Travis Leamons // Film Critic
The one-line pitch is an inescapable means to condense a movie’s concept in a simple fashion. When DIE HARD became a hit blockbuster, it gave us countless “It’s like DIE HARD but set in/on…” imposters. A newer hook is taking dissimilar movies and mashing them together. Which is what Hulu gives us with THE BINGE, a misadventure comedy about three high school seniors and a 12-hour period where drugs and alcohol are completely legal.
In a nutshell: SUPERBAD meets THE PURGE.
Its opening montage pulls from the “Just Say No” campaigns as it crosscuts between drug-fueled shenanigans. Simultaneously, a Morgan Freeman-sounding narrator explains how America enacted “The Binge” to decrease the pain caused by drugs and alcohol. Each year, anyone 18 and over can do anything from tequila shots to snorting the Devil’s Dandruff or even eat burritos stuffed with magic mushrooms. As long as it happens in the designated 12 hours, and you don’t do anything felonious (get a DUI, for instance), it’s 100% legal.
Ostensibly, this drug comedy should be a nice riff on prohibition. Alas, screenwriter Jordan VanDina fails to build up his world – where in the future, a grown-up’s idea of living it up is playing Yahtzee with the kids and drinking root beer floats while others are getting toasted or wasted. Missing is the insight. The audience just has to accept the idea that taking away booze and drugs from society for 364 days a year will bring happiness. But crack open a cold one, smoke a little reefer once a year, and jackassery invariably ensue.

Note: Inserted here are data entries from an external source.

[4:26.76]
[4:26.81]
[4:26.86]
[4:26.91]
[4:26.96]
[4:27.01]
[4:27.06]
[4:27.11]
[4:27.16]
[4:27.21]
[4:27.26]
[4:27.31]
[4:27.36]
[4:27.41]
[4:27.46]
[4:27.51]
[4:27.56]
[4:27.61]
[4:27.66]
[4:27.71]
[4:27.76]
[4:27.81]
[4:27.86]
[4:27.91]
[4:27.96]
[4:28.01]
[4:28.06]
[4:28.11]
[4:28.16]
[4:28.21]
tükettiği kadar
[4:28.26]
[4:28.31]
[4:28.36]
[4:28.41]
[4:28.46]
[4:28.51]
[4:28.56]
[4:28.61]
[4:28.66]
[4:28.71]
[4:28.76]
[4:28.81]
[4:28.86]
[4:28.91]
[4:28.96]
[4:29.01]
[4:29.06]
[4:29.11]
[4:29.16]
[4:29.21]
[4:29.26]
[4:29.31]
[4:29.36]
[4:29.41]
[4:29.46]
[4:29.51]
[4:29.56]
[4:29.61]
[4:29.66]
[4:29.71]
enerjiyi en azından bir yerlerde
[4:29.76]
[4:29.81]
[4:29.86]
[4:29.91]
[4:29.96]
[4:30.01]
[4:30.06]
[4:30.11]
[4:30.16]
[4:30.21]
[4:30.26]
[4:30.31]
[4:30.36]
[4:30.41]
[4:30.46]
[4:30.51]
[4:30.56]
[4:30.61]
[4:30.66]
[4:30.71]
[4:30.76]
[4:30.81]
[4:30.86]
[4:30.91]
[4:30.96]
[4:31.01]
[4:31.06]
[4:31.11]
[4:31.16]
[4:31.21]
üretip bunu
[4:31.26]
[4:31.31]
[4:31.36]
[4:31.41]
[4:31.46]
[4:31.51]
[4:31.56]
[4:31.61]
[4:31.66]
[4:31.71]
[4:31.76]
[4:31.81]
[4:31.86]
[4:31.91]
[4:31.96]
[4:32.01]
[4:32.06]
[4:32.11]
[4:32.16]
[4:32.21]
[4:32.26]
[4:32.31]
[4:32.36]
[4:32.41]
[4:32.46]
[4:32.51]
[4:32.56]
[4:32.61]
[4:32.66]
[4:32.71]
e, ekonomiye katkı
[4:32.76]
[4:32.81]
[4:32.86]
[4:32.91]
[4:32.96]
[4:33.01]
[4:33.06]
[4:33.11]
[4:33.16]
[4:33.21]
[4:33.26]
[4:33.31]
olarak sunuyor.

If anything, this future is a bland new world, where we’ve apparently regressed to LEAVE IT TO BEAVER-ville. The most radical idea put forth in the script is only referenced in passing: On Binge Day, the police can actually auction off drug seizures to the highest bidder to fund the department. And I’m not entirely clear as to why high schoolers are so eager to go bingeing when they’ve grown up in a culture where drinking is an uncommon occurrence. Perhaps in this alternative world, the preaching of sexual abstinence has been replaced with a binge ed curriculum. Tell somebody not to do something, and eventually, he feels the urge. Until then, they spin myths on what happens when you drink and do drugs.
So, in the tradition of teen comedies SUPERBAD and the more recent BOOKSMART, we have the FOMO-one-night-to-make-everything-great set up as two best friends get ready to attend the biggest Binge party in town. Griffin (Skyler Gisondo) is the reluctant one, nebbish but willing if the party can earn him a date to the prom with his longtime crush Lena (Grace Van Dien). Then there’s his best friend, Hags (Dexter Darden), whose eagerness for liquor libations and taking drugs is as fervid as his positivity. Hags is so pumped that he invented a “booze cruise” cycle that seats ten but requires more than just him and Griffin to pedal. Enter the movie’s McLovin, turning the duo into a trio, with weird kid Andrew (Eduardo Franco), an old friend that drifted apart over the years.
Griffin’s feebleness, Hags’s wisecracks, and Andrew’s peculiar nonsequiturs don’t provide the comic highlights like one would imagine (though Andrew’s deadpan responses come close). That honor goes to the comedy’s biggest star, Vince Vaughn, as Principal Carlsen. He brings back his staccato pattern of profaneness as Lena’s overprotective father and someone who abdicates to his students the perils of bingeing. His show-and-tell sermon in the school gymnasium could have been labeled “Scared Straight! (for Millennials).”
Vaughn energizes the comedy whenever present; an auto-corrected text from Griffin to his daughter sends him out looking for her. This presents a duel of awkward misadventures where the teens and Carlsen must overcome various obstacles: marijuana laced with PCP, a wine party with sexually-excited student mothers, and PULP FICTION-ing a cow with an adrenaline needle. Someone ends up losing part of an eyebrow, another takes a dart to the nethers, and there’s a mind-alternating song-and-dance number that offers a different kind of “high” school musical.
Woefully though, THE BINGE can’t hold its liquor or humor. What laughs it does generate are few – the thinking being the premise was all that was needed. Nope. There are maybe two strong laughs and a few smiles, particularly Carlsen and the finale, where the three friends participate in the Gauntlet, which is the town’s biggest Binge Day competition (with challenges like “Alligator Donut” and “Cocaine Scarface”). Too bad VanDina’s story is just a bad batch of half-baked comedy. It’s OK for what it is, but there are far better drug comedies to sample.
THE BINGE is now available to stream on Hulu.